地方站定时,那张素来冷定的脸上已经全是压抑不住的恼怒。
“嫪毐、母后——没一个让寡人宽心的,现在又加上一个关内侯!”
他一甩袖子,袖口在空气中抽出一声闷闷的响。
“还有你!”他直接伸出食指戳向了韩沥的额头,“你干的好事!让母后这一个月三次都秘见于寡人,每次都是在此抱怨自己过得有多不开心——絮絮叨叨,絮絮叨叨,就在这里吵得寡人耳朵都生茧了!”
韩沥只是认真静止不动,让嬴政戳到自己。
“寡人一猜就是你出的馊主意!”嬴政鼓着眼睛瞪他,胸口起伏了好几下才勉强压住声调。
“那应该没起效果吧?”韩沥问了一句,语气里带着一种试探。
“没用!”嬴政挥了挥手,那个手势幅度大得像要把什么看不见的东西从眼前一把推开,“寡人不会心软的——绝对不会。”
“那就没事了啊?”韩沥不明白嬴政到底在烦什么。
嬴政转过身去,背对着韩沥。玄色冕服的背幅上绣着日月的纹样,在两盏连枝灯的光照下忽明忽暗。

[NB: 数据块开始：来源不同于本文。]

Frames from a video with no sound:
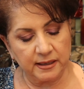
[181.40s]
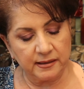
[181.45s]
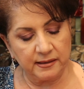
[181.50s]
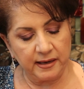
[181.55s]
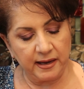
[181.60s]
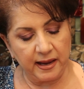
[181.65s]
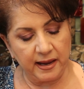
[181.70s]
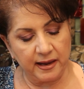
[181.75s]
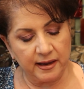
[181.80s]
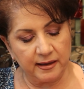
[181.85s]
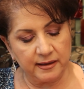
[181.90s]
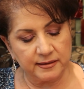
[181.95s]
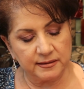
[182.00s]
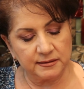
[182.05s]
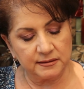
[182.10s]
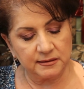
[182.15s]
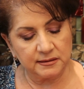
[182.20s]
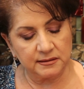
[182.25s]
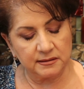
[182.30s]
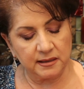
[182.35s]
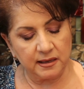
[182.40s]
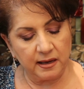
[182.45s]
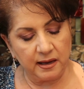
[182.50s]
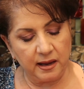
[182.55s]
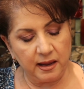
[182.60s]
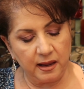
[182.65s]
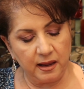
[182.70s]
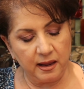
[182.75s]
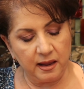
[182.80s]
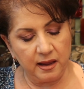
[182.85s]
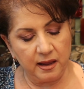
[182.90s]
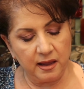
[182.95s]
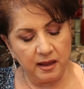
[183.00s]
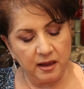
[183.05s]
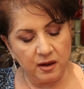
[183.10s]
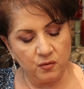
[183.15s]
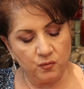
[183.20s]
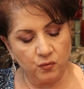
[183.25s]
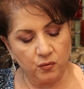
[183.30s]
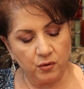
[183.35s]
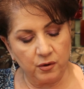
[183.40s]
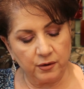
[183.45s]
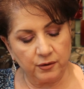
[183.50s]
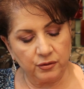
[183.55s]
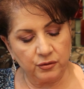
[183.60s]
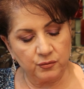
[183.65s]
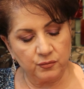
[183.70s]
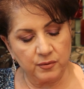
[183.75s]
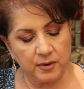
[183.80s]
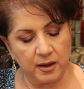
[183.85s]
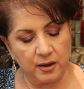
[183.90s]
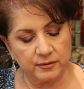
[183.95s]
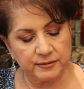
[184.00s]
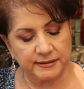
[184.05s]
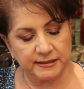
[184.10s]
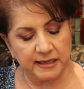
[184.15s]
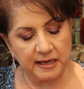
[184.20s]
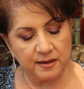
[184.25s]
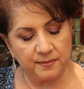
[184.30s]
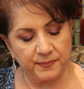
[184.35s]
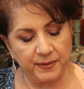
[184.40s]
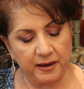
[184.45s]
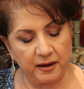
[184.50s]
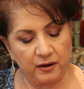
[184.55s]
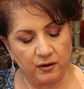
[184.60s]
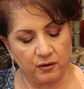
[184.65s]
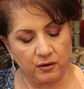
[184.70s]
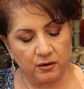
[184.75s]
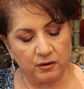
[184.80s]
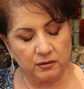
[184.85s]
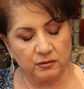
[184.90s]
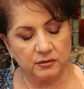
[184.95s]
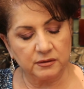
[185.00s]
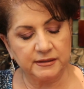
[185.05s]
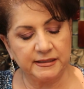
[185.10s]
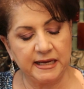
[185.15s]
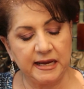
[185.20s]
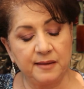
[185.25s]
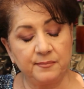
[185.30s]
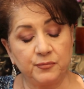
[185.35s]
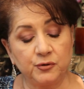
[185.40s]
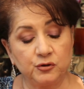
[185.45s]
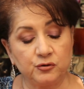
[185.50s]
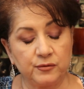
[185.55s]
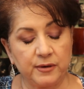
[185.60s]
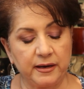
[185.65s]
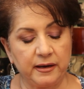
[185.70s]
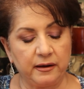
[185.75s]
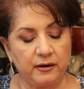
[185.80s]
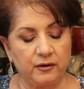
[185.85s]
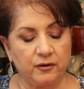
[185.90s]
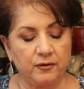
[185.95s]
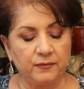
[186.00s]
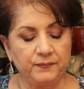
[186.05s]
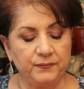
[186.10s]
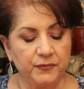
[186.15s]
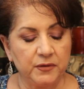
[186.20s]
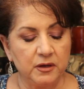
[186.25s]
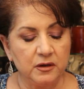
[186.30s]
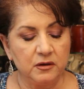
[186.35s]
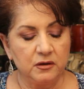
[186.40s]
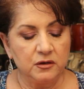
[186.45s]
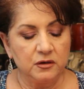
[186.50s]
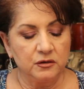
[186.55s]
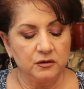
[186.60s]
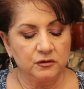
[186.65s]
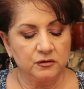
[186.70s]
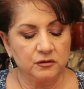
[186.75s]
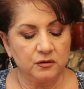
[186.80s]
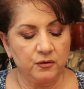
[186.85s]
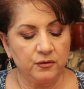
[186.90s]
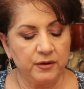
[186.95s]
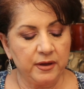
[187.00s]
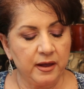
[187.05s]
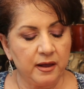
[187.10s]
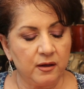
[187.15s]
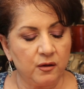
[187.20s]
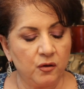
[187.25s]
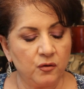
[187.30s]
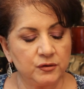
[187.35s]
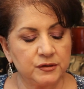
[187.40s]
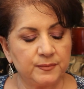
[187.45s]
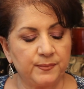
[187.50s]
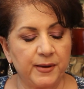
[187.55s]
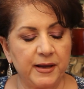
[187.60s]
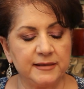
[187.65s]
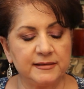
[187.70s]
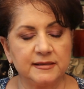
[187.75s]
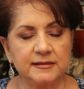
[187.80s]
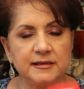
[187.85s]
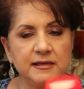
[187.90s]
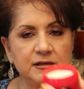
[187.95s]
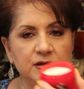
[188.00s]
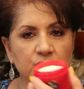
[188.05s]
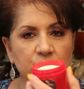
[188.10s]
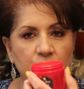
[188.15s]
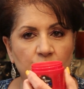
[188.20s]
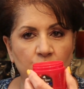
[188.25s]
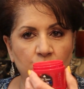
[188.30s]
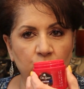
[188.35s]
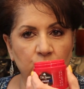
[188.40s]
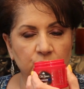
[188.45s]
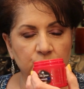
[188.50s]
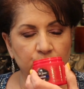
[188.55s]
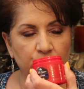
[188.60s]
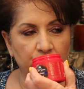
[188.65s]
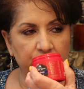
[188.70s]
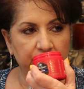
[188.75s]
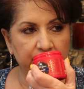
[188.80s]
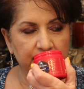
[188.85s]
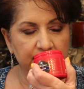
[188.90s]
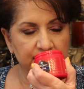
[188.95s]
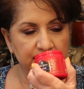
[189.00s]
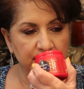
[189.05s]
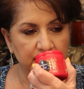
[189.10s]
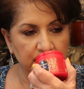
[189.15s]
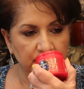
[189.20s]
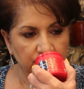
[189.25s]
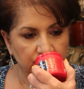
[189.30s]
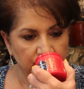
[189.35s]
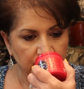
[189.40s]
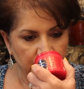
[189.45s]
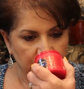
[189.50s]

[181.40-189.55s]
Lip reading: in hands and work throughout damp hair, damp or dry hair. So yeah, Allspice is such an old brand, isn't it?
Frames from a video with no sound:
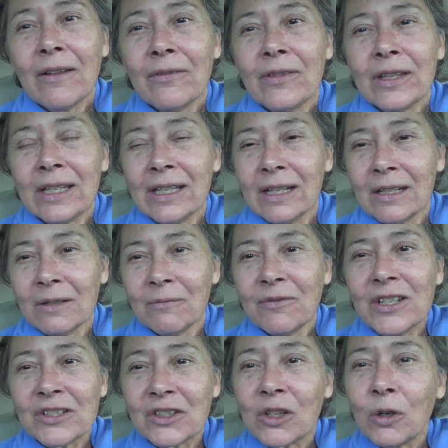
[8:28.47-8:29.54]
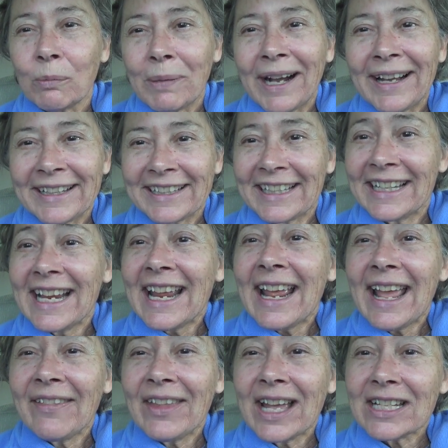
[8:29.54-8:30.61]
the um, physical body,
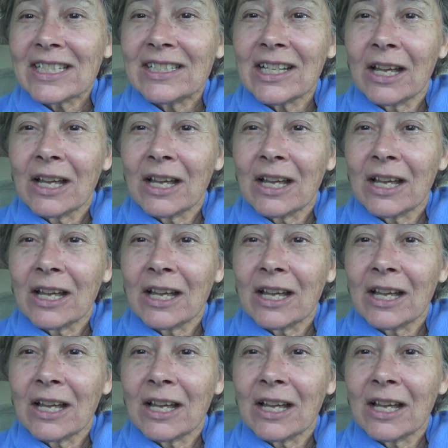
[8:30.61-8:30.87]
and that's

他站在那里沉默了足足三息,肩膀的弧度从紧绷到微微松了半寸。
“你出个假设性的主意吧。”
韩沥没有说话。
“寡人不能原谅这一切,但如果母后能在寡人亲政后帮到寡人,不至于让楚系充斥在寡人周围整整十年——寡人可以……”他的声音到这里忽然顿住了。
韩沥能感觉到他在咬紧下颌。
那是一种把什么东西从喉咙里硬生生咽下去之后才会有的停顿。
三息之后,嬴政重新开口。
“但孽子必死。这是底线,无有任何转圜余地。”
他说这话的时候,是背对着韩沥的。
韩沥低下头,开始沉吟和思索,而嬴政也在等着。
因为这种事情,除了韩沥,没人能给个有用的答案。